**Dataset records**.
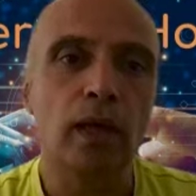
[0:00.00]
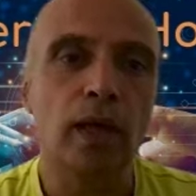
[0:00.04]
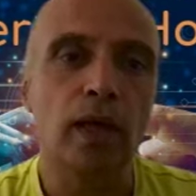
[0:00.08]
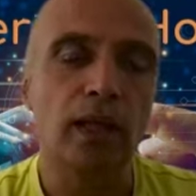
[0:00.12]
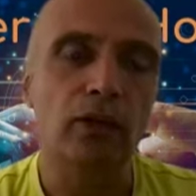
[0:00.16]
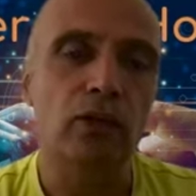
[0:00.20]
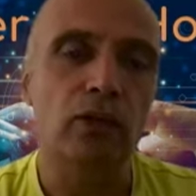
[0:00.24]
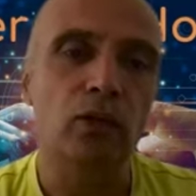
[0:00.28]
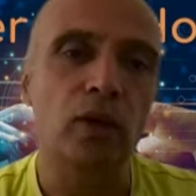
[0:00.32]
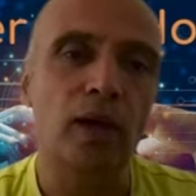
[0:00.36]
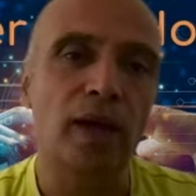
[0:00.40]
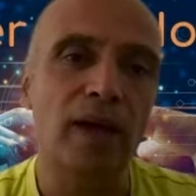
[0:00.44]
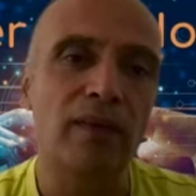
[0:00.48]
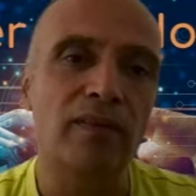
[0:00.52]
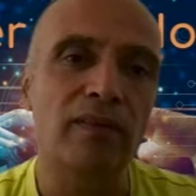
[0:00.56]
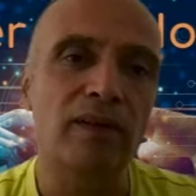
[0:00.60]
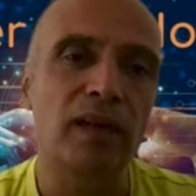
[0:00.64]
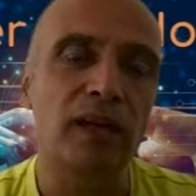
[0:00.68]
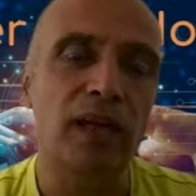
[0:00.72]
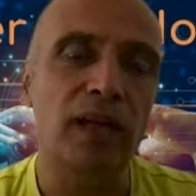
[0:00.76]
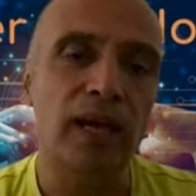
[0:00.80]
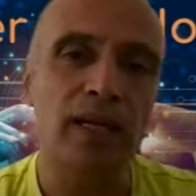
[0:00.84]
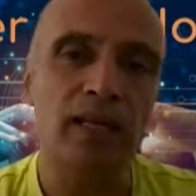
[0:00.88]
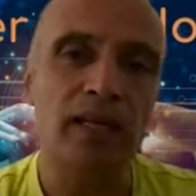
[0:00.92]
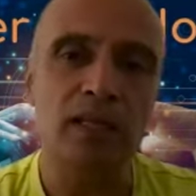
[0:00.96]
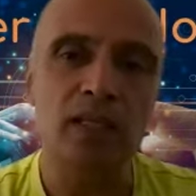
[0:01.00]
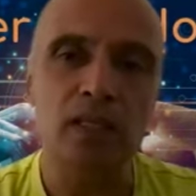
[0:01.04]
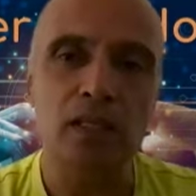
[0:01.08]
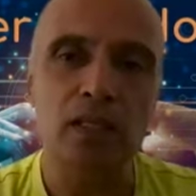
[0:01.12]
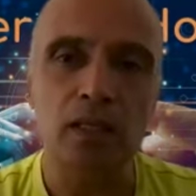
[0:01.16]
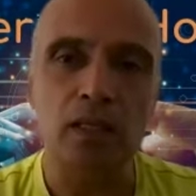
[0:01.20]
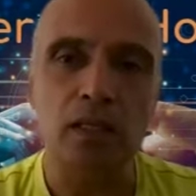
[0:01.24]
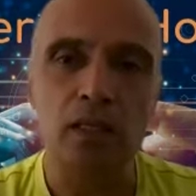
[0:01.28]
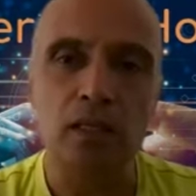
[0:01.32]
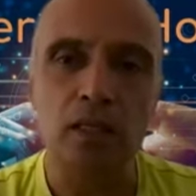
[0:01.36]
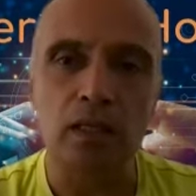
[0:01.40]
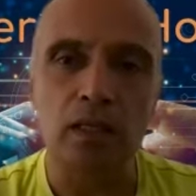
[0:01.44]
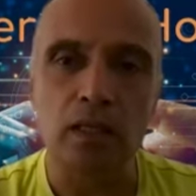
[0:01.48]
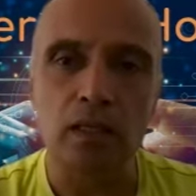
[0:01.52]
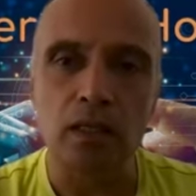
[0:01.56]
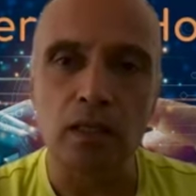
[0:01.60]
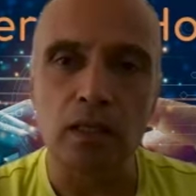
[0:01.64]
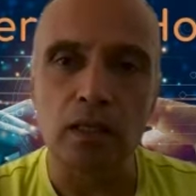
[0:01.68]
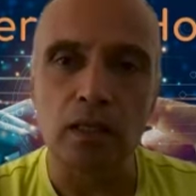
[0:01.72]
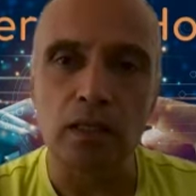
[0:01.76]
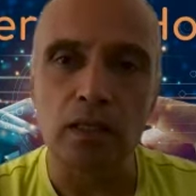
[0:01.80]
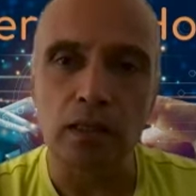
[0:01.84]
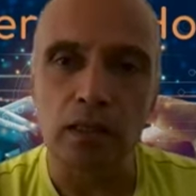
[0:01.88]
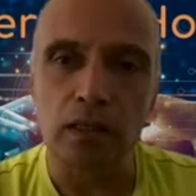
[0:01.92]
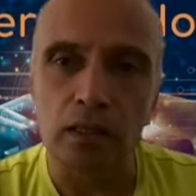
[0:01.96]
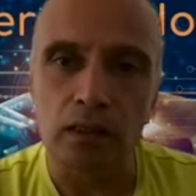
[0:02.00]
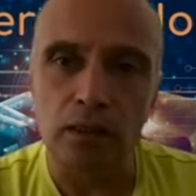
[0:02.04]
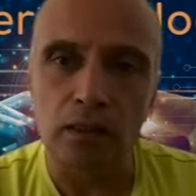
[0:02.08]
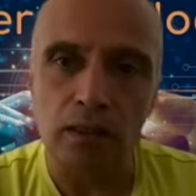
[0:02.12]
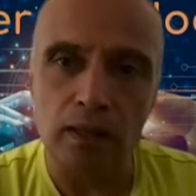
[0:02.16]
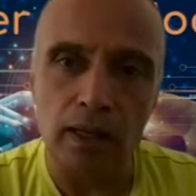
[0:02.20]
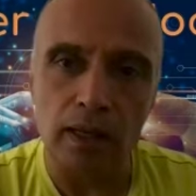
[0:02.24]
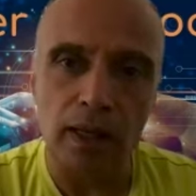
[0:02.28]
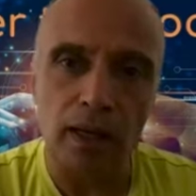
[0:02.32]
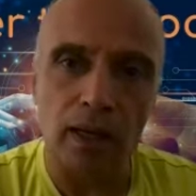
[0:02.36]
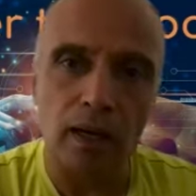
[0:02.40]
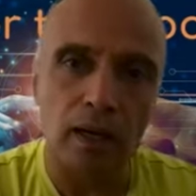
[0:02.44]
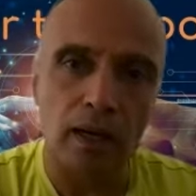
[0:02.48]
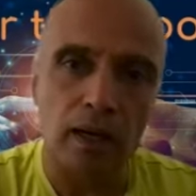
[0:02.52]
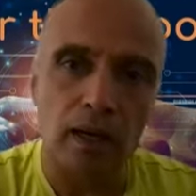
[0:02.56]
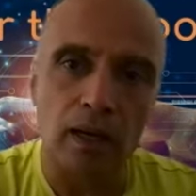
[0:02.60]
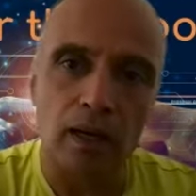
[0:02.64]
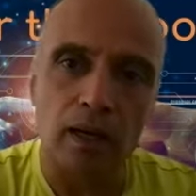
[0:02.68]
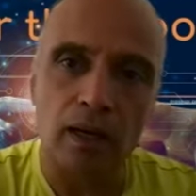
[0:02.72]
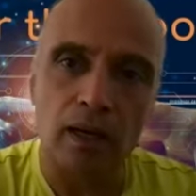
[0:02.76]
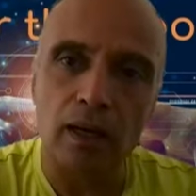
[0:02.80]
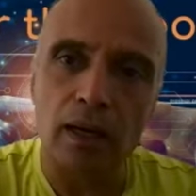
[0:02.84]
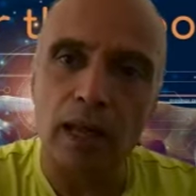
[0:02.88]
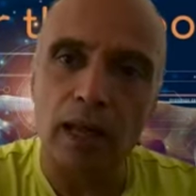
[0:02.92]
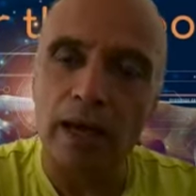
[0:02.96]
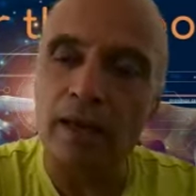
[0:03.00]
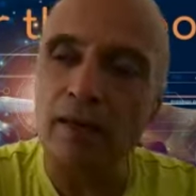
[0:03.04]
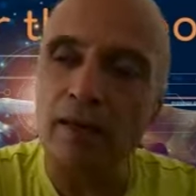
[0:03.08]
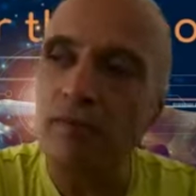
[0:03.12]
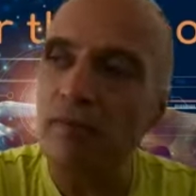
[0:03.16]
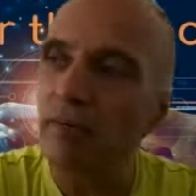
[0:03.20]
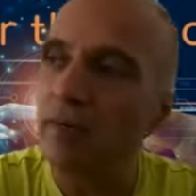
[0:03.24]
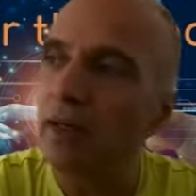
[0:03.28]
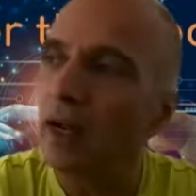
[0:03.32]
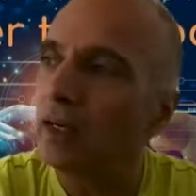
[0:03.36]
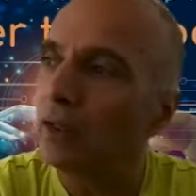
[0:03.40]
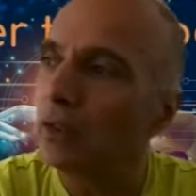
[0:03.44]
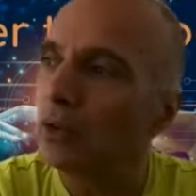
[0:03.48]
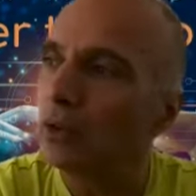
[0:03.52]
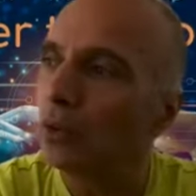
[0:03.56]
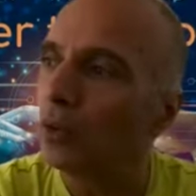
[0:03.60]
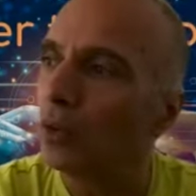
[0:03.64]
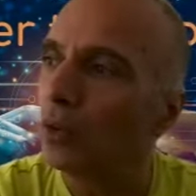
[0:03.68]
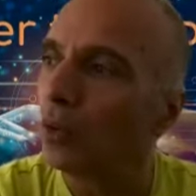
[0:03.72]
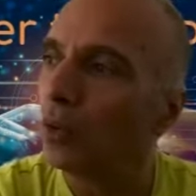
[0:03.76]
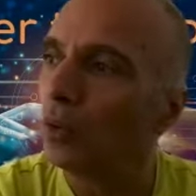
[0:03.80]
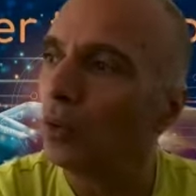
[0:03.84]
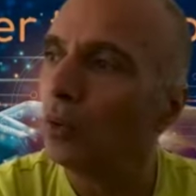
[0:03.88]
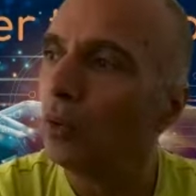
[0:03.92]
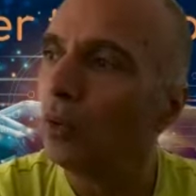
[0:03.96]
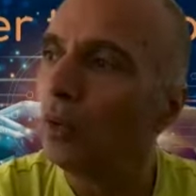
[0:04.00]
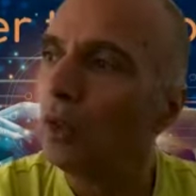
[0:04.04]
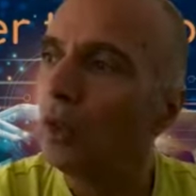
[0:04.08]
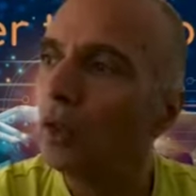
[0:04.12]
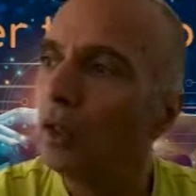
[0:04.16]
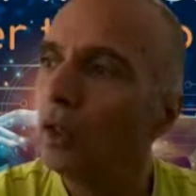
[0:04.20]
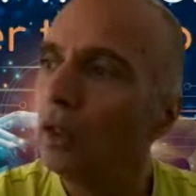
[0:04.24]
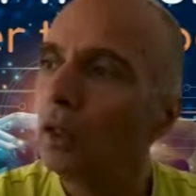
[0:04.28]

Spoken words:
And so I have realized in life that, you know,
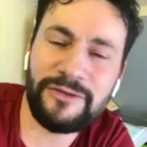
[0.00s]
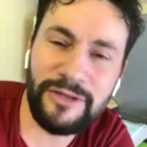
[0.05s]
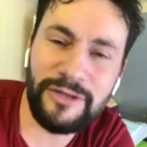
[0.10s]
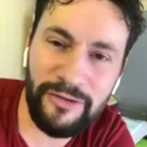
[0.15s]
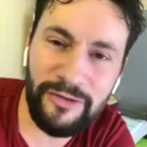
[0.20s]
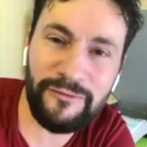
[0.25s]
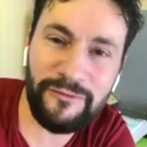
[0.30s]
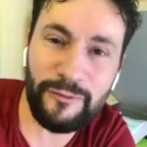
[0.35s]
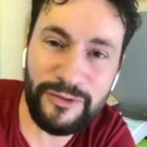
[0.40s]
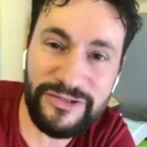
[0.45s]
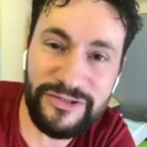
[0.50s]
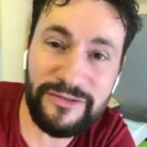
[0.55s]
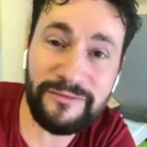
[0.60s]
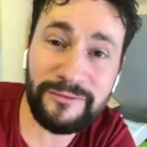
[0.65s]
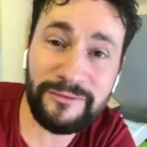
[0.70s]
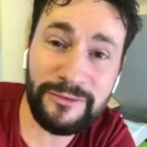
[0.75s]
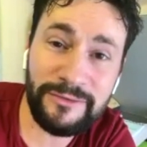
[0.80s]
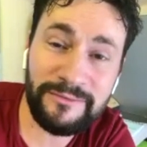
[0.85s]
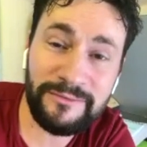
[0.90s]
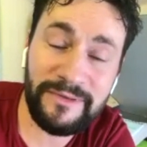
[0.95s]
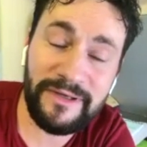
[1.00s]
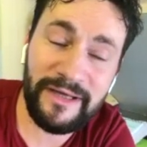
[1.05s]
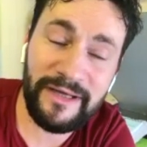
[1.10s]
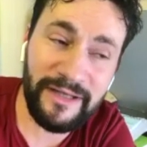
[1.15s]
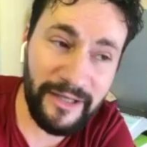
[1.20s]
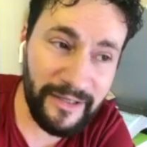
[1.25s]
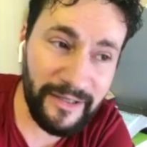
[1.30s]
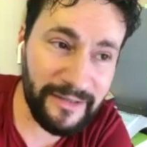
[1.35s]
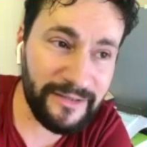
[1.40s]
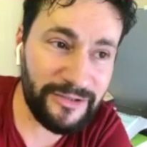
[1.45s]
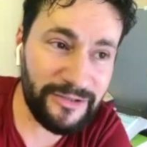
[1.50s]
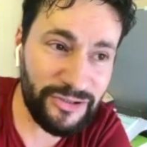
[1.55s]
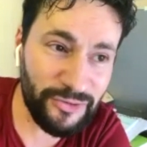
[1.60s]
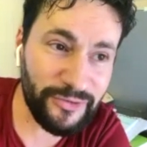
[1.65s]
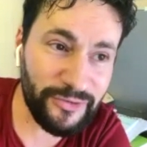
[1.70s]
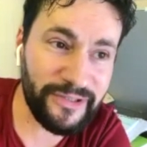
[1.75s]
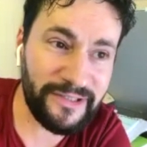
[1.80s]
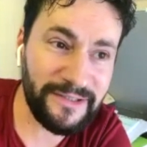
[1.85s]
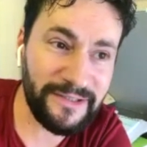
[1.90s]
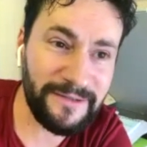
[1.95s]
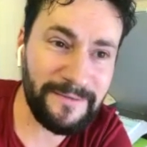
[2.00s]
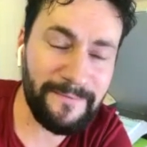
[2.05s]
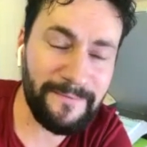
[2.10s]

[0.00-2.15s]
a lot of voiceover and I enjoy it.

**Exercise brief**. A faithful, word-for-word copy of the data is needed; the pictures should not appear in it.

**Exercise answer**.
[0:00.00]
[0:00.04]
[0:00.08]
[0:00.12]
[0:00.16]
[0:00.20]
[0:00.24]
[0:00.28]
[0:00.32]
[0:00.36]
[0:00.40]
[0:00.44]
[0:00.48]
[0:00.52]
[0:00.56]
[0:00.60]
[0:00.64]
[0:00.68]
[0:00.72]
[0:00.76]
[0:00.80]
[0:00.84]
[0:00.88]
[0:00.92]
[0:00.96]
[0:01.00]
[0:01.04]
[0:01.08]
[0:01.12]
[0:01.16]
[0:01.20]
[0:01.24]
[0:01.28]
[0:01.32]
[0:01.36]
[0:01.40]
[0:01.44]
[0:01.48]
[0:01.52]
[0:01.56]
[0:01.60]
[0:01.64]
[0:01.68]
[0:01.72]
[0:01.76]
[0:01.80]
[0:01.84]
[0:01.88]
[0:01.92]
[0:01.96]
[0:02.00]
[0:02.04]
[0:02.08]
[0:02.12]
[0:02.16]
[0:02.20]
[0:02.24]
[0:02.28]
[0:02.32]
[0:02.36]
[0:02.40]
[0:02.44]
[0:02.48]
[0:02.52]
[0:02.56]
[0:02.60]
[0:02.64]
[0:02.68]
[0:02.72]
[0:02.76]
[0:02.80]
[0:02.84]
[0:02.88]
[0:02.92]
[0:02.96]
[0:03.00]
[0:03.04]
[0:03.08]
[0:03.12]
[0:03.16]
[0:03.20]
[0:03.24]
[0:03.28]
[0:03.32]
[0:03.36]
[0:03.40]
[0:03.44]
[0:03.48]
[0:03.52]
[0:03.56]
[0:03.60]
[0:03.64]
[0:03.68]
[0:03.72]
[0:03.76]
[0:03.80]
[0:03.84]
[0:03.88]
[0:03.92]
[0:03.96]
[0:04.00]
[0:04.04]
[0:04.08]
[0:04.12]
[0:04.16]
[0:04.20]
[0:04.24]
[0:04.28]

Spoken words:
And so I have realized in life that, you know,
[0.00s]
[0.05s]
[0.10s]
[0.15s]
[0.20s]
[0.25s]
[0.30s]
[0.35s]
[0.40s]
[0.45s]
[0.50s]
[0.55s]
[0.60s]
[0.65s]
[0.70s]
[0.75s]
[0.80s]
[0.85s]
[0.90s]
[0.95s]
[1.00s]
[1.05s]
[1.10s]
[1.15s]
[1.20s]
[1.25s]
[1.30s]
[1.35s]
[1.40s]
[1.45s]
[1.50s]
[1.55s]
[1.60s]
[1.65s]
[1.70s]
[1.75s]
[1.80s]
[1.85s]
[1.90s]
[1.95s]
[2.00s]
[2.05s]
[2.10s]

[0.00-2.15s]
a lot of voiceover and I enjoy it.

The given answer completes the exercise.